Posted: 2/23/2010 9:18:42 PM
I don't think it needs to be a dealbreaker. I hate phoning, and I don't even have a cell phone. I find the idea of always being available by phone invasive. I think people actually with you should always get priority and in public, I find it a bit rude when people talk loudly on their phone or have their phone ring loudly.

I admit, I like the fact that I can trust my boyfriend to pick up if he can, and it makes me feel very secure that I can usually easily reach him if I need to. On the other hand, I am not the type to call a lot to just randomly chat. And if it takes him a while to return my call, I just assume that he is busy with something and has a reason. It is nice to hear the reason, but if you don't generally give your partner the benefit of the doubt at first, then it will just lead to mistrust and resentment.

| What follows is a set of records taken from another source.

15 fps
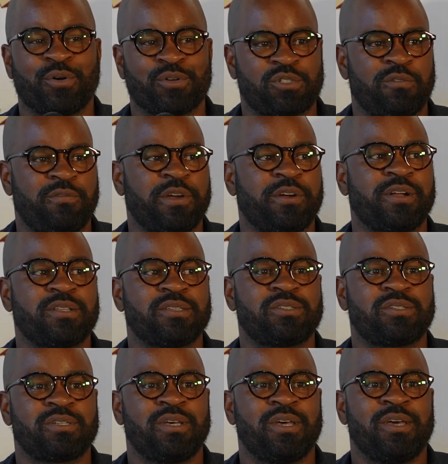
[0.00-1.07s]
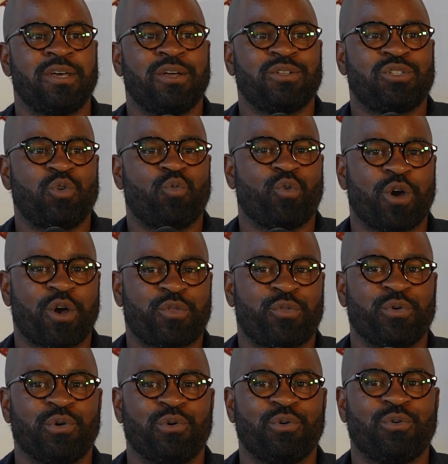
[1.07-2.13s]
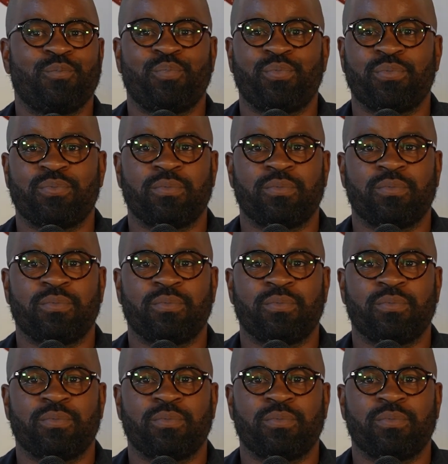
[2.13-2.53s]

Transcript: perseverance to work throughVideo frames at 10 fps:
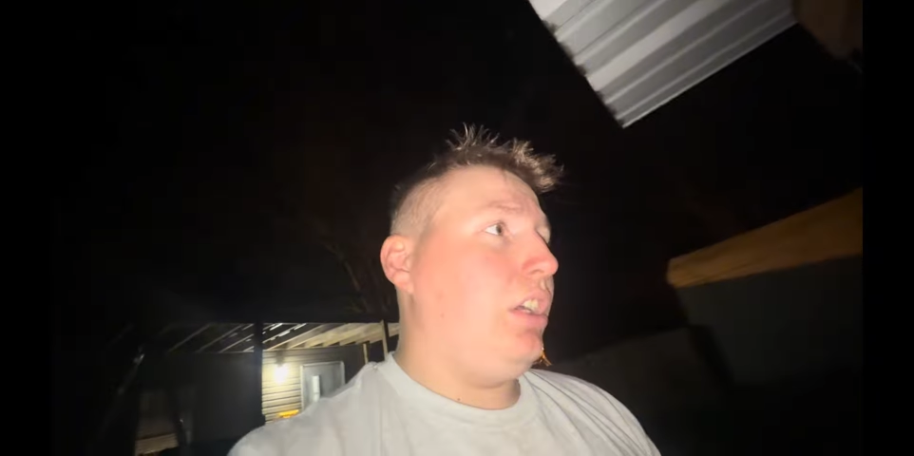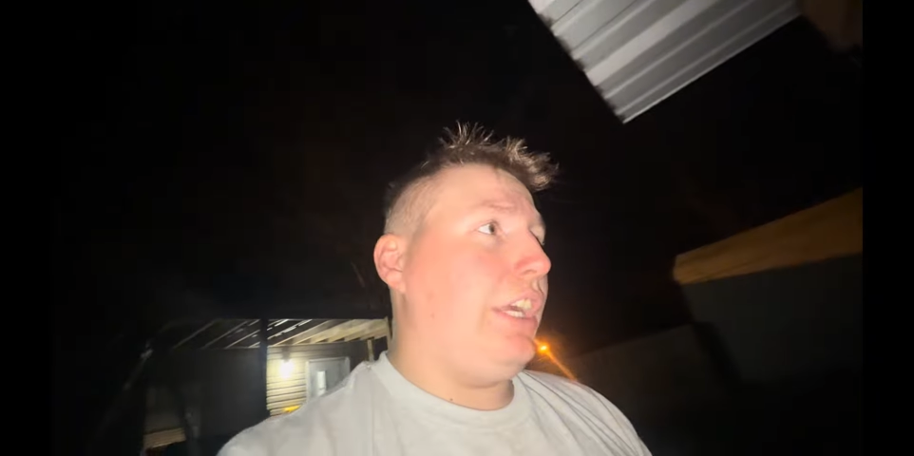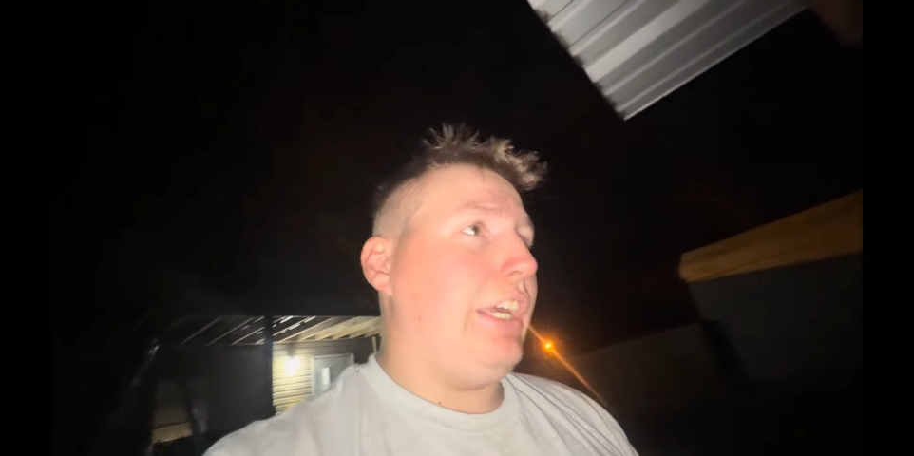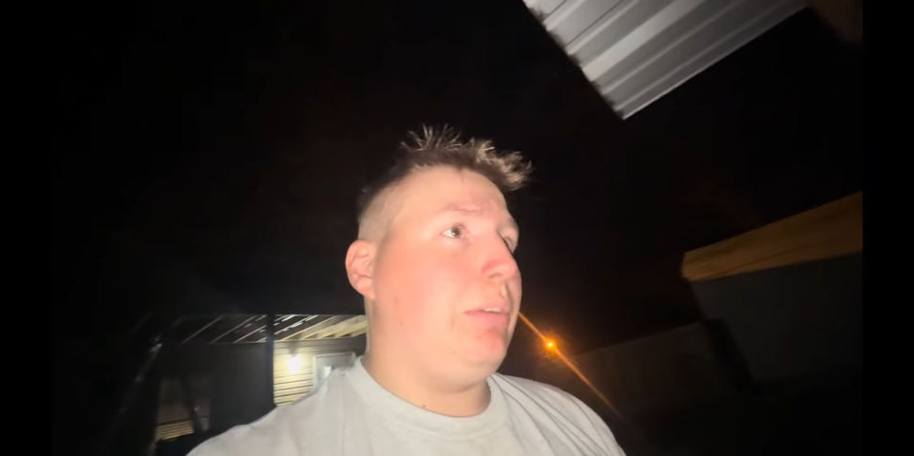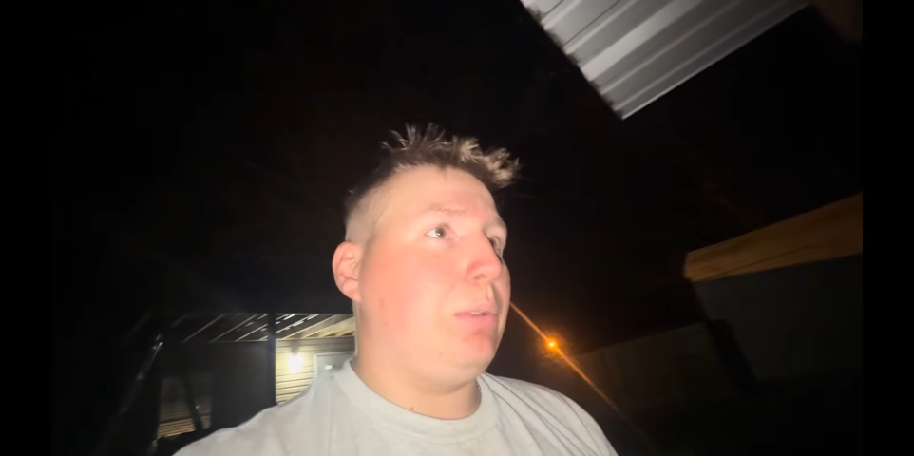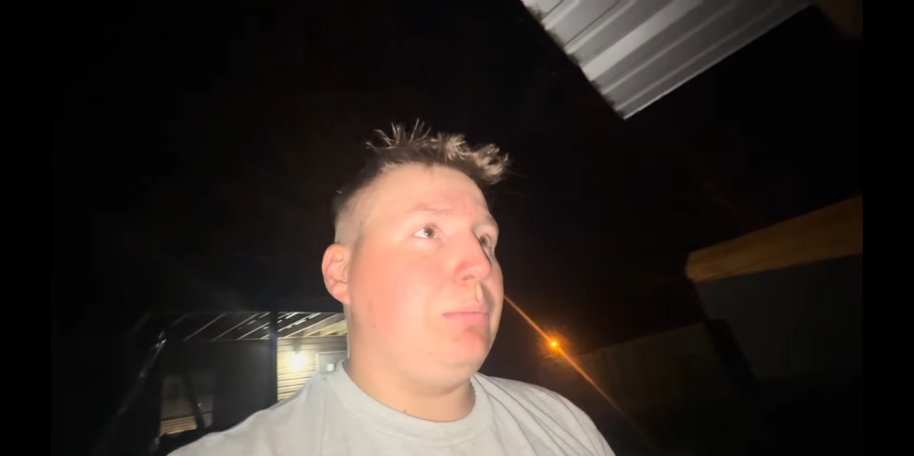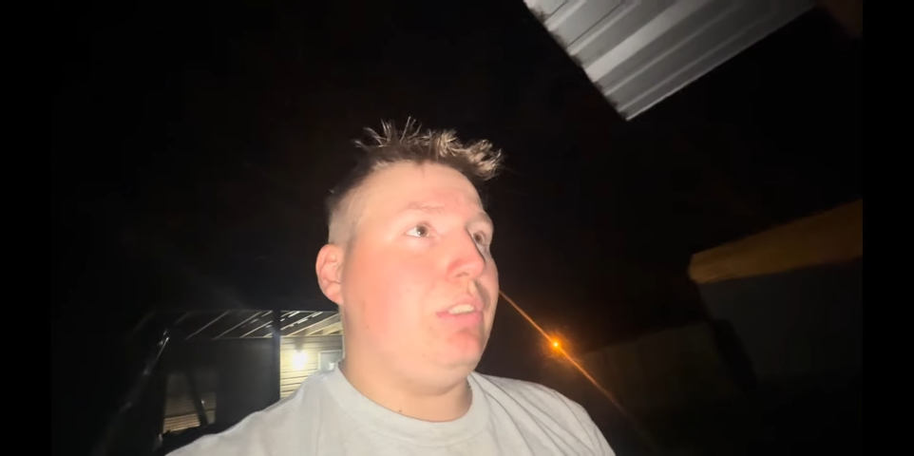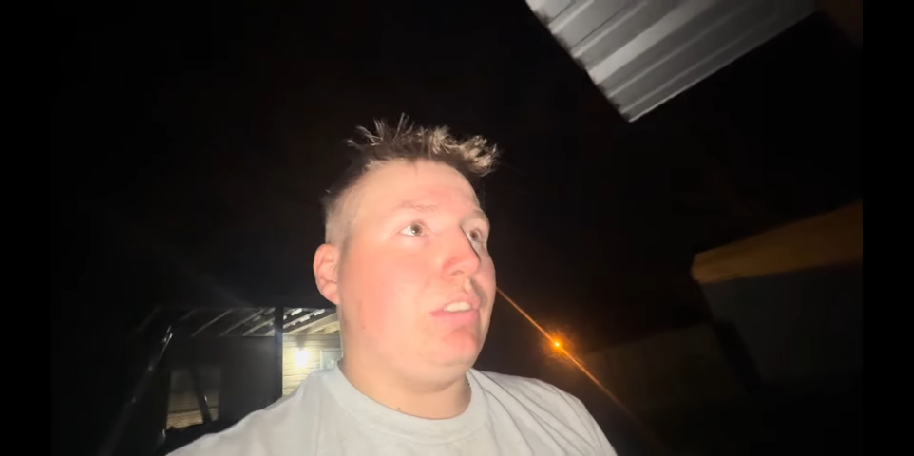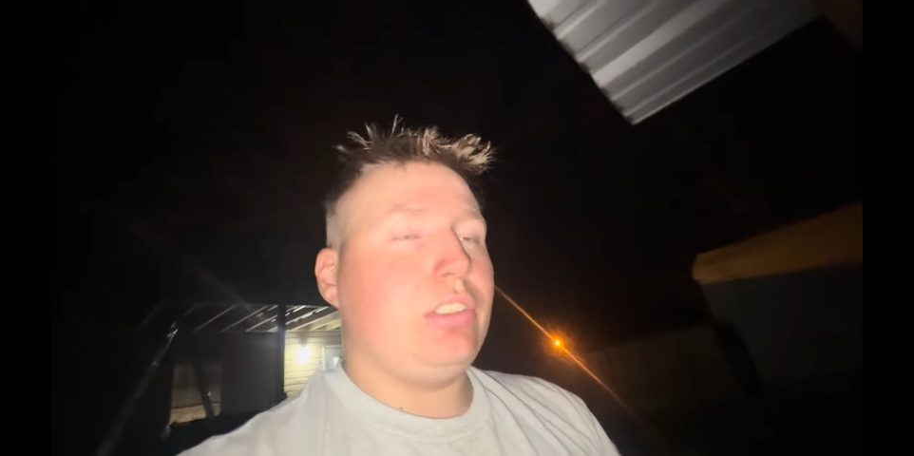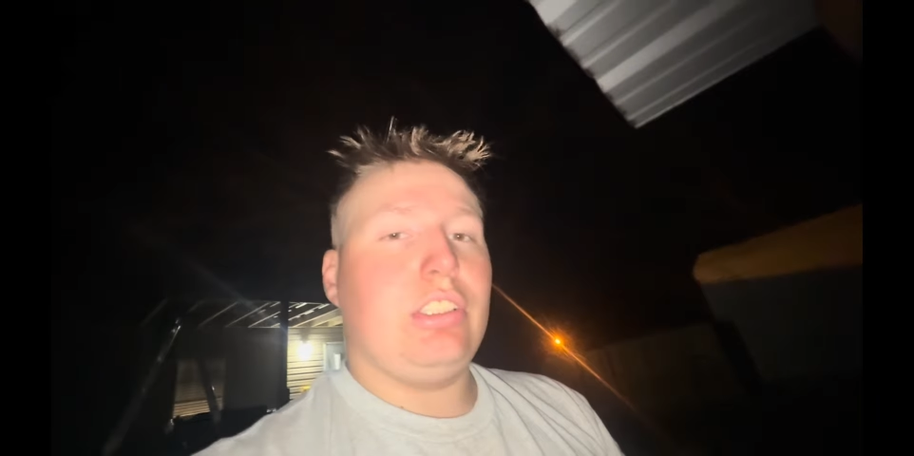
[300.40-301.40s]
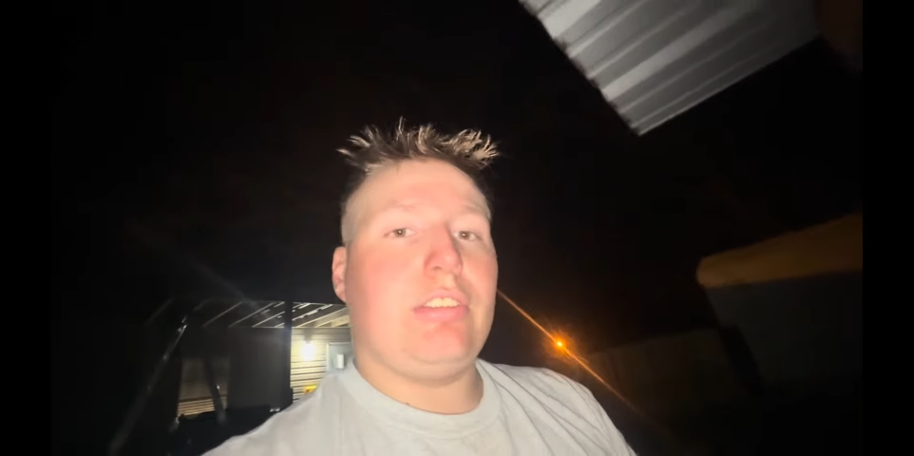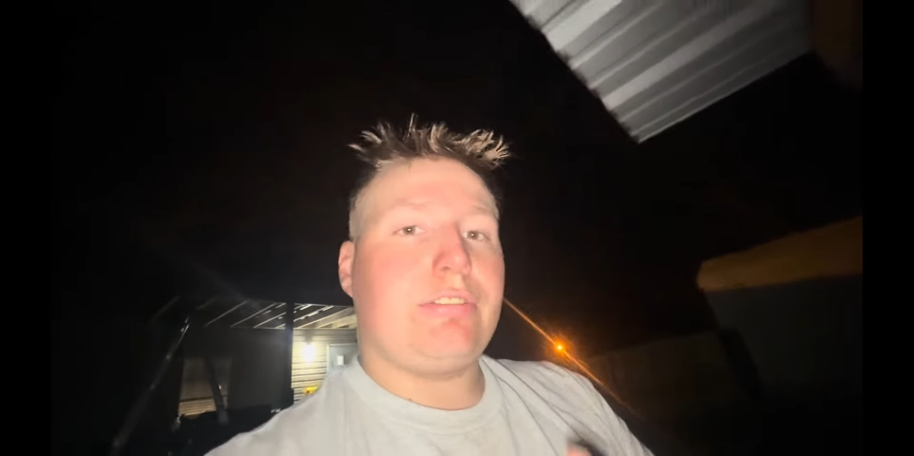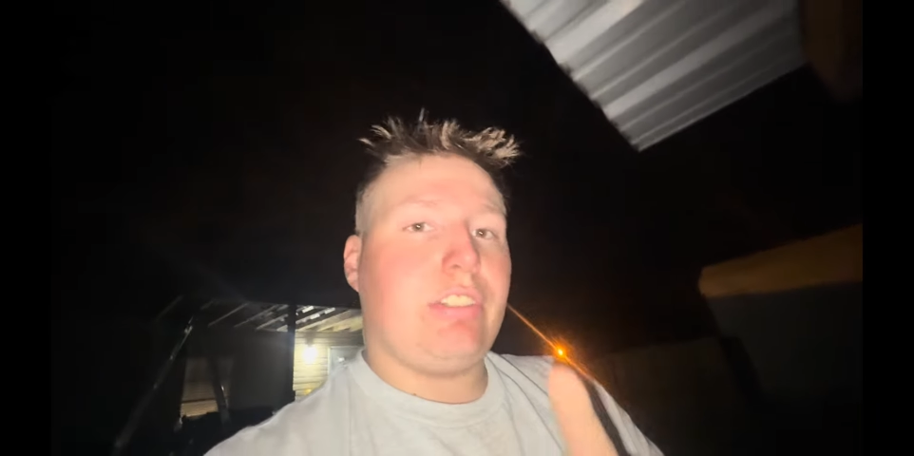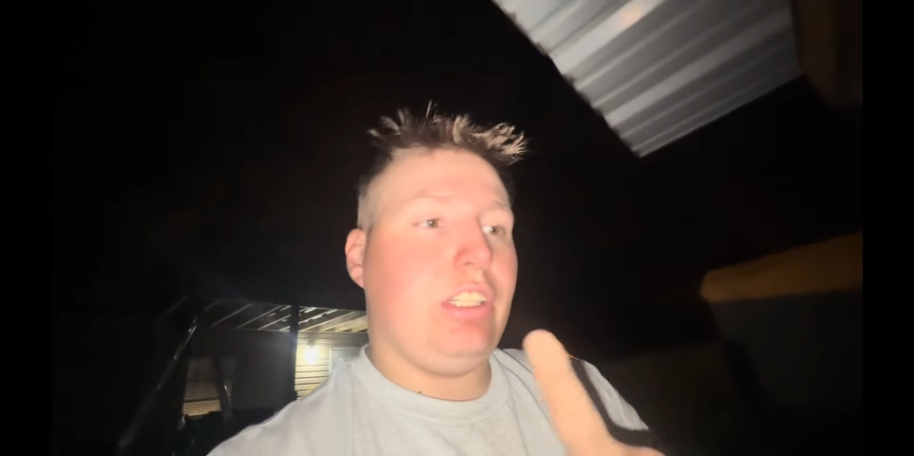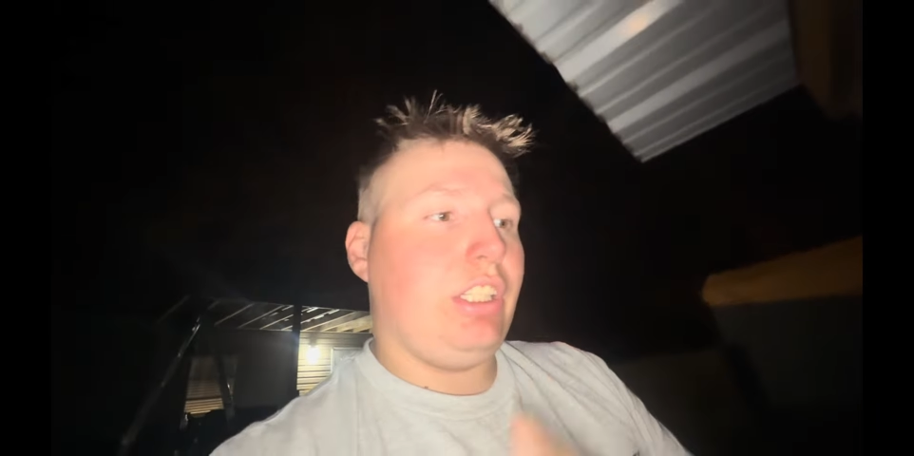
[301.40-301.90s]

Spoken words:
and we'll move on to the front,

I guess I would feel badly if I knew someone I cared about was purposely avoiding my calls because they didn't enjoy hearing from me. But if she is still dating you, and you are in regular contact, you shouldn't have to worry about that. If you are insecure about how she feels about you versus how you feel about her, trust me, freaking out about the phone thing is not going to help. It will drive her away if you deal with this unreasonably. If this is the only thing that you can identify that bugs you in this relationship, and you are seriously considering breaking up over it, you two are probably not a good match anyway (or you are not ready for a serious relationship).

To me, not feeling like talking is an acceptable reason. You always have the option of leaving a voicemail to let them know what you need to talk about.

It just depends on how worthwhile you feel the relationship is, in general. I have broken up with someone that I felt did not give me enough of their time, attention, and priority so that I could find someone who did. It doesn't really come down to an absolute minimum amount of attention that I need. It also has to do with how I feel that person values their romantic relationship in their life. I could get the same small amount of time from my current boyfriend due to unforeseen circumstances, and yet he could probably still make me feel important in his life.

You need to ask yourself whether you think you are being overly needy or not.
 *sass*
Joined: 11/2/2008
Msg: 25
Is it a deal breaker someone does not answer the phone?
Posted: 2/23/2010 9:24:28 PM
Well you have to give her the fact that she is being honest. She could have easily made up a hundred different excuses that wouldn't be quite as brusing to your ego...

If she had said she was in the shower you wouldn't be mad at her, but she gave you the respect of being honest and you are.. ?

If it happened regularily I would wonder what was up with the person, but it wouldn't come close to a deal breaker and it wouldn't make me mad, lol.... but then, my deal breaker is the opposite, someone inundating me with too much contact.